We’re into our second week of our Best of Cookies+Sangria series, and we’re taking time to remember the conscious uncoupling that was Gwyneth Paltrow and Chris Martin. With Gwyneth the Goop herself at the center of all this, one can only imagine just how pretentiously beautiful the divorce will be.
Actress and lifestyle expert Gwyneth Paltrow is getting separated. Excuse me – consciously uncoupled, rather – which, in case you’re wondering, is the sound that the word “separated” makes when spoken from very far up your own ass.
Even though her soft piles of money probably ease the experience a little, the fact is that splitting up is never easy — and is even more unfortunate for a family with kids. But I got to thinking about Paltrow’s brand, too. GOOP is a lifestyle website/store/thing that teaches you how to live like a rich macrobiotic WASP-y lady. That is: beautifully.
Folks who don’t make GOOP-level bank look to Pinterest to beautify their lives with a little less Nordstroms and a little more D.I.Y. Sadly, some of those first folksy burlap-and-lace Pinterest weddings have probably resulted in some less-beautiful
divorces conscious uncouplings by now. So the question is: if you’re a person who carefully curates every detail of your life to Etsy-level twee perfection, how do you divorce with style? What kind of cupcakes? HOW MANY MASON JARS?
Here’s how I think a Paltrow-worthy Pinterest divorce board would look – the sad but real end to many a Pinterest wedding:
But that’s not all! Try these other GOOP-y pins to cutify your split:
- A divorce party … with a photobooth!
- Have your attorney wear Bluegrasss-y suspenders
- Everyone at the child support hearings sits on hay bales
- How to eat your feelings? Gluten-free cupcaaaaakes!

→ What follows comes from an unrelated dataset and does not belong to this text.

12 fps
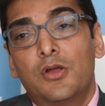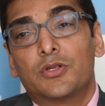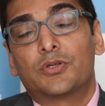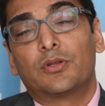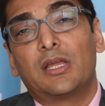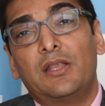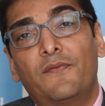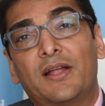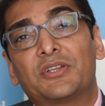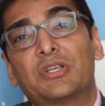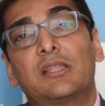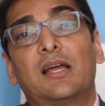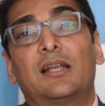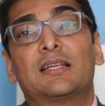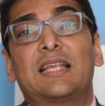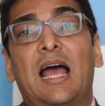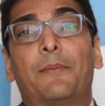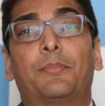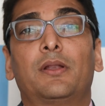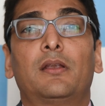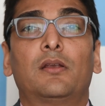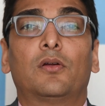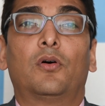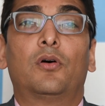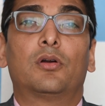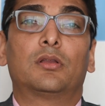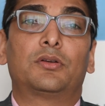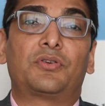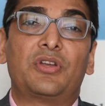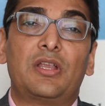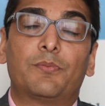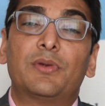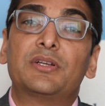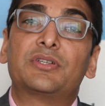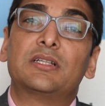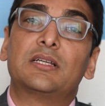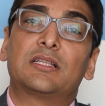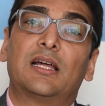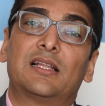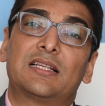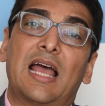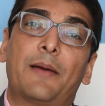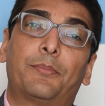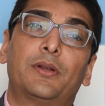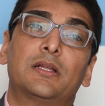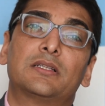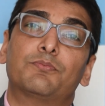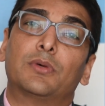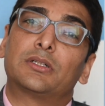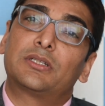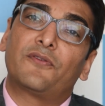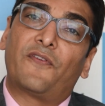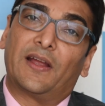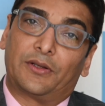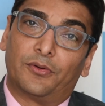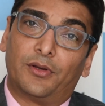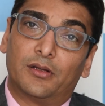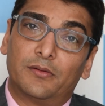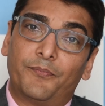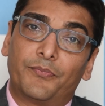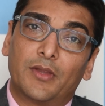So the invention that has happened or the treatment changes that has happened is multifactorial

- Out-of-context quotes from Dr. Seuss and Winnie-the-Pooh
- Repurpose your used tissues into seasonal art or faux flowers
- A baby wearing an absurdly large head-decoration
- Burn his stuff in a bonfire – AND make gourmet s’mores over the embers!
- Keep track of your attorney and realtor appointments in a ‘bulletin board’ made from an old barn window
- When the divorce is finalized, have your friends greet you outside of the courthouse with sparklers!
- After your S.O. cheats, construct some rustic signage outside of the house telling him exactly where he can go!
- Not speaking? Communicate through adorable chalkboard slates!